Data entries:
<<<<
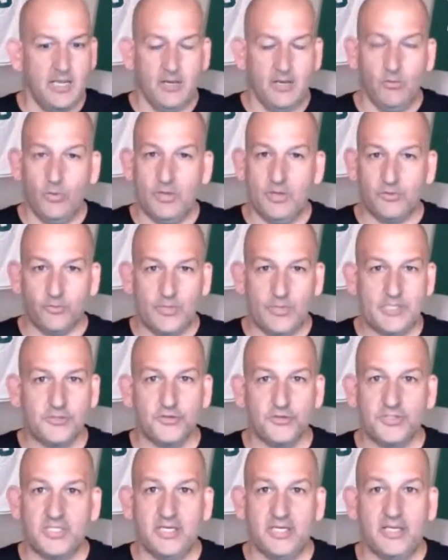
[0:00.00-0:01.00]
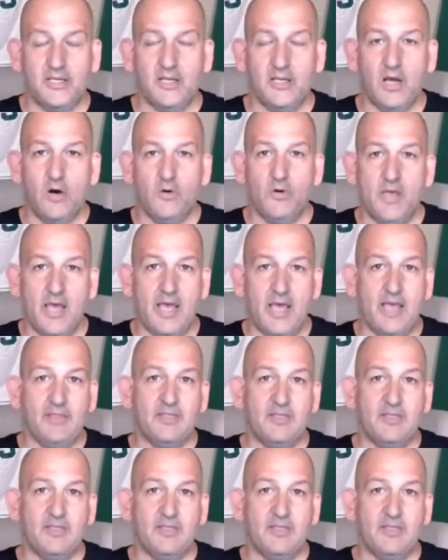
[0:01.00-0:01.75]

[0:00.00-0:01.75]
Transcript: with Richardson, okay,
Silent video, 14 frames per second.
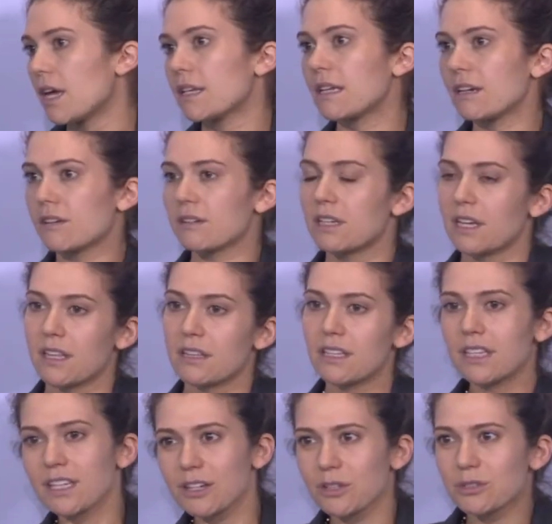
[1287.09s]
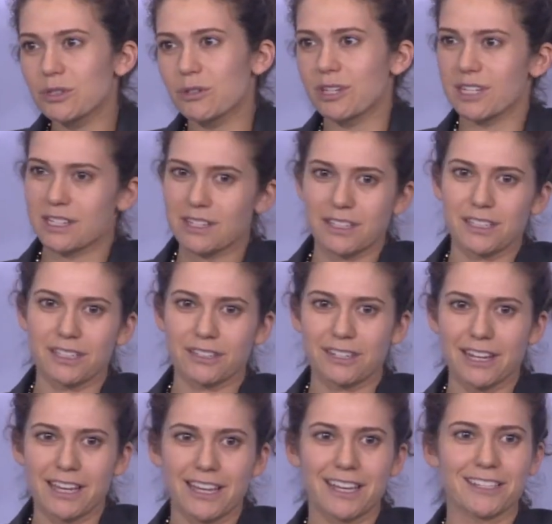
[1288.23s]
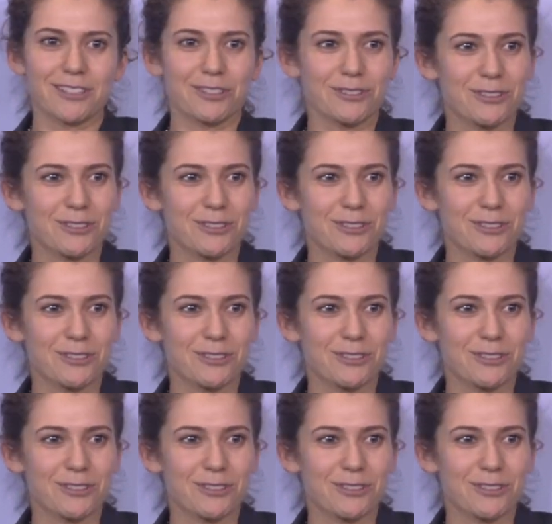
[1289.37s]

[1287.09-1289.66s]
Now, the eco-tourists, on the other hand,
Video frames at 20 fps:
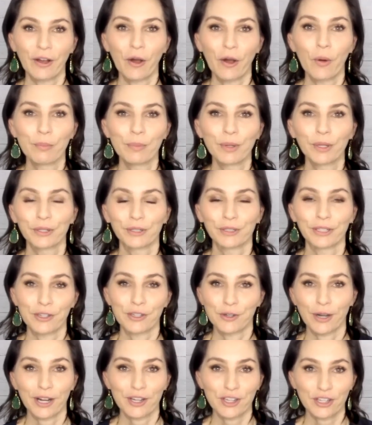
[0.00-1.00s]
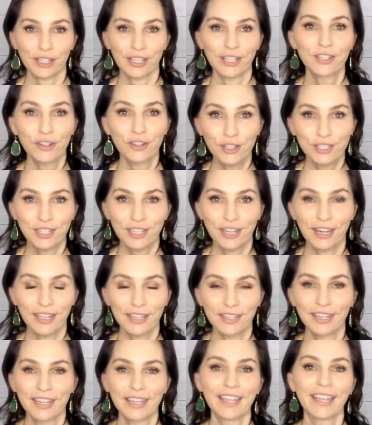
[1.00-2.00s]
home builder that you're actually interested
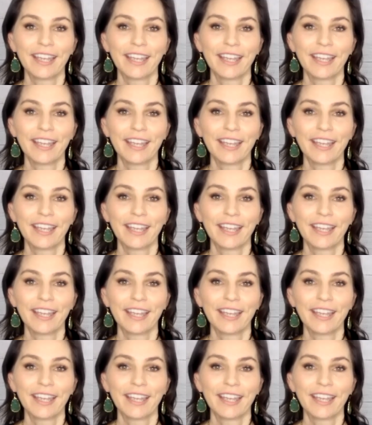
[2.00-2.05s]
in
>>>>
Task prompt:
Copy every line above that includes the string "frames".

Answer section:
Silent video, 14 frames per second.
Video frames at 20 fps:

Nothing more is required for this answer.